Exercise details — Give the listing again word for word. Skip the pictures.

== Segment start ==

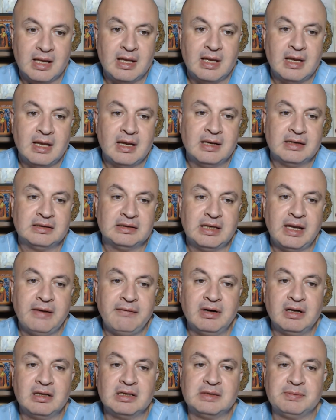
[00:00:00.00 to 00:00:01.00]

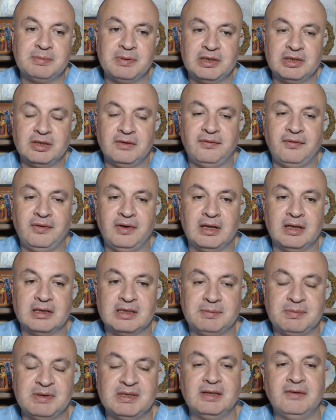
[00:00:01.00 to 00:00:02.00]
Several
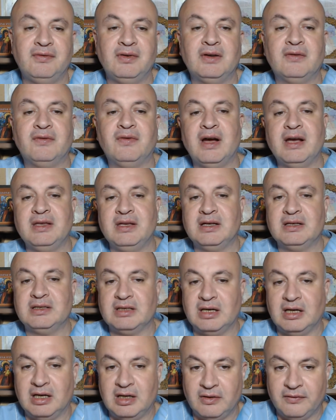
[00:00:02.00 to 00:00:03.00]
specific findings
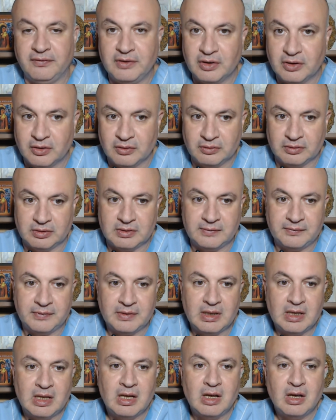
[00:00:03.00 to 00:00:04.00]
are of note.
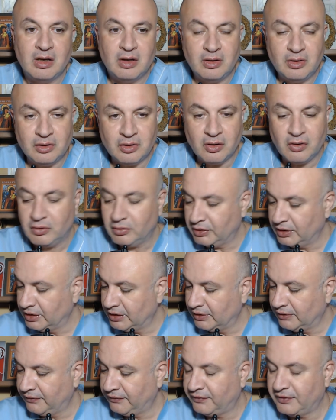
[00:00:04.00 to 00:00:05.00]
Known
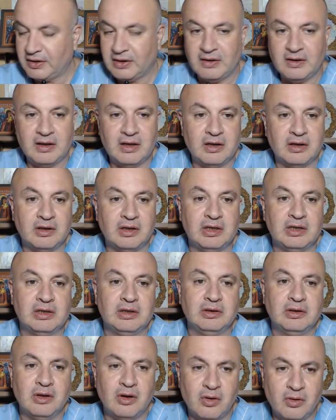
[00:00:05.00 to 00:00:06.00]
renal
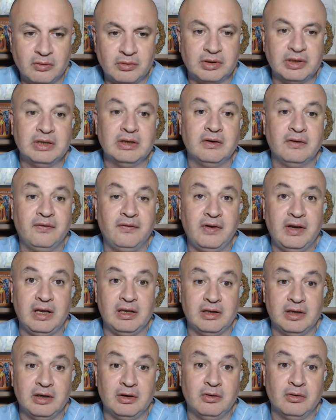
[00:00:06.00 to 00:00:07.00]

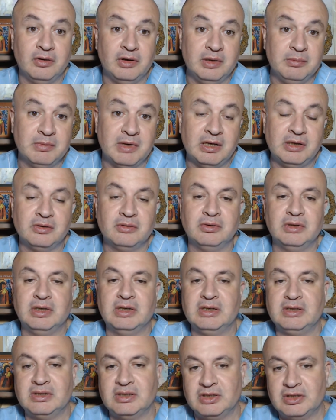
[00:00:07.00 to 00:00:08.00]
failure or
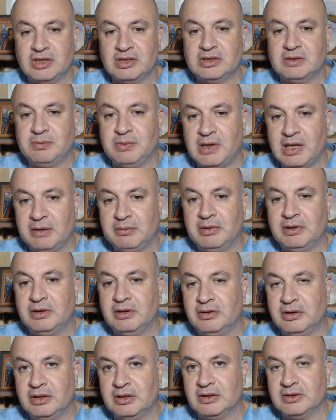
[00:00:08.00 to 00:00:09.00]
hematuria suggest pulmonary
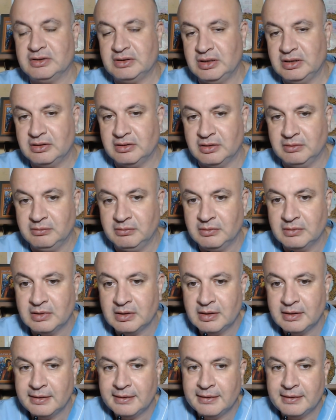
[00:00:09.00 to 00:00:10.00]
renal syndrome,
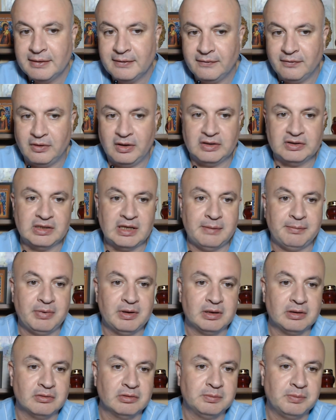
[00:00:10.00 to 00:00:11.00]
for
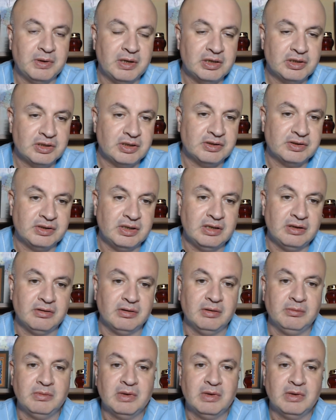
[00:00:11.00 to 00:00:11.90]
example, Goodpasture syndrome,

== Segment end ==

Response to the exercise —
[00:00:00.00 to 00:00:01.00]

[00:00:01.00 to 00:00:02.00]
Several
[00:00:02.00 to 00:00:03.00]
specific findings
[00:00:03.00 to 00:00:04.00]
are of note.
[00:00:04.00 to 00:00:05.00]
Known
[00:00:05.00 to 00:00:06.00]
renal
[00:00:06.00 to 00:00:07.00]

[00:00:07.00 to 00:00:08.00]
failure or
[00:00:08.00 to 00:00:09.00]
hematuria suggest pulmonary
[00:00:09.00 to 00:00:10.00]
renal syndrome,
[00:00:10.00 to 00:00:11.00]
for
[00:00:11.00 to 00:00:11.90]
example, Goodpasture syndrome,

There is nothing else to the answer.